# [THE PROBLEM]
The answer is every line of the records that holds the word "frames", copied in full.
*** Block opens ***
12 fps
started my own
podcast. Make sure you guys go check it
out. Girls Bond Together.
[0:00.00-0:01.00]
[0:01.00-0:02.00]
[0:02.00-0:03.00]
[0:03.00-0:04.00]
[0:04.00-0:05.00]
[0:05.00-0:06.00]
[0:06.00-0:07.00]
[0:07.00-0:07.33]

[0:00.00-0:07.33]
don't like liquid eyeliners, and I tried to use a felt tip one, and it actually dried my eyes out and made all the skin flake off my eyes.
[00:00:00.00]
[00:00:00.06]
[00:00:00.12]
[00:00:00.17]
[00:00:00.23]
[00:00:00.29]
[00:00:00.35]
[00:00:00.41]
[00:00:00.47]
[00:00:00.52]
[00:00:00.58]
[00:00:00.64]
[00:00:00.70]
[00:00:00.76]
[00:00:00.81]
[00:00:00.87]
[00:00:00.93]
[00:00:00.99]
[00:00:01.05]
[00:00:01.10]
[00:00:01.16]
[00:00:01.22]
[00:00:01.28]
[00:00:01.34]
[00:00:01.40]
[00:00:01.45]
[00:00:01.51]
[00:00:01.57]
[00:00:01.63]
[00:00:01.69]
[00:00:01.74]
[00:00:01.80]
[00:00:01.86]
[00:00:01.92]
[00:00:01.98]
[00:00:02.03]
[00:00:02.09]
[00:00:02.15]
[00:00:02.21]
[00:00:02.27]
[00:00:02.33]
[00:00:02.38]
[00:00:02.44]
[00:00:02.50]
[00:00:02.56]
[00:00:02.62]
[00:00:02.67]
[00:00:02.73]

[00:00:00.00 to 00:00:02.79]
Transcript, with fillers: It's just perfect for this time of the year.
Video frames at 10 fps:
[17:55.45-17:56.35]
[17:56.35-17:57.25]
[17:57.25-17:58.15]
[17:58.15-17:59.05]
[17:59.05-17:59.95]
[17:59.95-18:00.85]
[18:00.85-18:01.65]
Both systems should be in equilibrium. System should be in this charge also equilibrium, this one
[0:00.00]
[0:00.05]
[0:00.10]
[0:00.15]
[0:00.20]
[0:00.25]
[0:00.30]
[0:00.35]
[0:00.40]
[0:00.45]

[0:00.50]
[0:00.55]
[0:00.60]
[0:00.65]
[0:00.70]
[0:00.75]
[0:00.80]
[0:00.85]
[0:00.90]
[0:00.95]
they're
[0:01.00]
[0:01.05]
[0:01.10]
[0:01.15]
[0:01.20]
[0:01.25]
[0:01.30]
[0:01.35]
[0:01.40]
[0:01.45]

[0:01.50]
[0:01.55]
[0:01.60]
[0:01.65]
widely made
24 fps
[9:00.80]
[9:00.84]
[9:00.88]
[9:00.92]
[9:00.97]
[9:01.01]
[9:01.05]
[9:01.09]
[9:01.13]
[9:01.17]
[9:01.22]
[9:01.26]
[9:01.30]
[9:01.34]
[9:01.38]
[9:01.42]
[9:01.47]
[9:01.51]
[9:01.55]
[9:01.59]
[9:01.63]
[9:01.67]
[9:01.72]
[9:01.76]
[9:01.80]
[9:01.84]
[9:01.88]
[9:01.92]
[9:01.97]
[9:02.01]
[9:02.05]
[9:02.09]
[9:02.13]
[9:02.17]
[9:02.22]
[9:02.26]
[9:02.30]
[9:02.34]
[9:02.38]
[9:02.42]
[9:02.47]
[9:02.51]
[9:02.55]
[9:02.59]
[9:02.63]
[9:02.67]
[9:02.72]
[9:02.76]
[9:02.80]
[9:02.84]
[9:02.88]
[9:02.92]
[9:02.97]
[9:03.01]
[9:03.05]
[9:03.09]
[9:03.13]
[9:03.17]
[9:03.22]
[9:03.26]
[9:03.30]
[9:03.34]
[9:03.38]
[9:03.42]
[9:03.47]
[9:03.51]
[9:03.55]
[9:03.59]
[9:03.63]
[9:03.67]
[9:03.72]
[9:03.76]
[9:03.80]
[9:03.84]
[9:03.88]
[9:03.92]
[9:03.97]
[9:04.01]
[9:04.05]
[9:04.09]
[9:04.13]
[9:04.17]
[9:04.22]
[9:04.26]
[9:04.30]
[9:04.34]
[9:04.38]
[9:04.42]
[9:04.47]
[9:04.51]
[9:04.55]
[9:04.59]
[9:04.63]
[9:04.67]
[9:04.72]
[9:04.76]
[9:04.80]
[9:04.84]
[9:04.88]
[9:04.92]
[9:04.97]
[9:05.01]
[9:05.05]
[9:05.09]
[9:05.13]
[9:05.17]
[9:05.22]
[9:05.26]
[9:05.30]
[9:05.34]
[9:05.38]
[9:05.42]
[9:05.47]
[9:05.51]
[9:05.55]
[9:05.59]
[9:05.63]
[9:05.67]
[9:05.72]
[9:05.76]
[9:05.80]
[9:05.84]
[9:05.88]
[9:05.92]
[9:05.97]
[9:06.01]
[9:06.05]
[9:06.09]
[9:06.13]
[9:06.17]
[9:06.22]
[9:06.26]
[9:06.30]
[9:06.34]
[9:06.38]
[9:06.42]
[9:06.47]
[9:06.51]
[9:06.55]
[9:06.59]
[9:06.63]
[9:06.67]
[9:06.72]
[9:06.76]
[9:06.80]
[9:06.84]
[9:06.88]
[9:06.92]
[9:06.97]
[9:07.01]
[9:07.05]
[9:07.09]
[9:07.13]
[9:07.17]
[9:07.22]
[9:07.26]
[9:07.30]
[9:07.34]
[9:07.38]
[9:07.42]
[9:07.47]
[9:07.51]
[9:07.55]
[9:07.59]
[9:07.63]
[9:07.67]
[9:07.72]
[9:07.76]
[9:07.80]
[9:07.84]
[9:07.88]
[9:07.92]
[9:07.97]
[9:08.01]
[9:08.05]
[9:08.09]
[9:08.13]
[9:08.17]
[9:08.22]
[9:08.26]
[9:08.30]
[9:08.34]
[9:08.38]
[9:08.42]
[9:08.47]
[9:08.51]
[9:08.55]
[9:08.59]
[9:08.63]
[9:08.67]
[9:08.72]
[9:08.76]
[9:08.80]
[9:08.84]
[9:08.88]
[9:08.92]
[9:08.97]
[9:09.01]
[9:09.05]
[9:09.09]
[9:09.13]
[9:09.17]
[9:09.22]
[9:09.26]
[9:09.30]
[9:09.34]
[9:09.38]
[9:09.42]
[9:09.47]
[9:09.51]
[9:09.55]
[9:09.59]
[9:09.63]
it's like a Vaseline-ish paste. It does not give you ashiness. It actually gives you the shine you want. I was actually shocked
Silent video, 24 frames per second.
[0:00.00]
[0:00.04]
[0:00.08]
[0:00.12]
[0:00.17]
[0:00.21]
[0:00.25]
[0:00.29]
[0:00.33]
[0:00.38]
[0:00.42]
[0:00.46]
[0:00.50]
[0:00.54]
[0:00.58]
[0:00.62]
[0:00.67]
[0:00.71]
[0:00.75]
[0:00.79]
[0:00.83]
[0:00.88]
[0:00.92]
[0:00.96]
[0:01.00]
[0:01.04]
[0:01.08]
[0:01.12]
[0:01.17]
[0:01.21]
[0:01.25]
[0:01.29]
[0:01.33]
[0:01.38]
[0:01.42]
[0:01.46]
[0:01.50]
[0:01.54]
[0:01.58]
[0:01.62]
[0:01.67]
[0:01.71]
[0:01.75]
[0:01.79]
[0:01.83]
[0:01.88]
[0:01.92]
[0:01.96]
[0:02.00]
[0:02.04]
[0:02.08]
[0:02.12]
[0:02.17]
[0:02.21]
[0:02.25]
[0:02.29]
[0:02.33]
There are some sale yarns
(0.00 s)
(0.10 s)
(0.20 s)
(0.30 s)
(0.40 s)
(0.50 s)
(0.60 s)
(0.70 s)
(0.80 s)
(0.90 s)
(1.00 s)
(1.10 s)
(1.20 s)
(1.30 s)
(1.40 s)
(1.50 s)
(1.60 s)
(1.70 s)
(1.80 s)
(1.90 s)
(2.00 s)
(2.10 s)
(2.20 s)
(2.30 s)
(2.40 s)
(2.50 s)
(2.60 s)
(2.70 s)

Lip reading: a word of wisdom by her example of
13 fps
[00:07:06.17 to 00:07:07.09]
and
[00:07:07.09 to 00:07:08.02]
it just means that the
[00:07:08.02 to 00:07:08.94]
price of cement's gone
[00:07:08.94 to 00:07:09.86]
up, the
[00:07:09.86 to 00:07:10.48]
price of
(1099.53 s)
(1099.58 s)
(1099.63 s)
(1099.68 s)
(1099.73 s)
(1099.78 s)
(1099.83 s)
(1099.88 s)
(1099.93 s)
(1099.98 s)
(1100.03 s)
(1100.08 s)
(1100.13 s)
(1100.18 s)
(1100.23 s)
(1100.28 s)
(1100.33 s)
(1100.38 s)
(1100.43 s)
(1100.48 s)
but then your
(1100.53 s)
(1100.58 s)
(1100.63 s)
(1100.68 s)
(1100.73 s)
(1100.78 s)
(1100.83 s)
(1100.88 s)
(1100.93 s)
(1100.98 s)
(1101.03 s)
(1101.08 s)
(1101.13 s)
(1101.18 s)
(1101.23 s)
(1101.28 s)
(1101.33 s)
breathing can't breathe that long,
*** Block closes ***
# [WORKED SOLUTION]
Video frames at 10 fps:
Silent video, 24 frames per second.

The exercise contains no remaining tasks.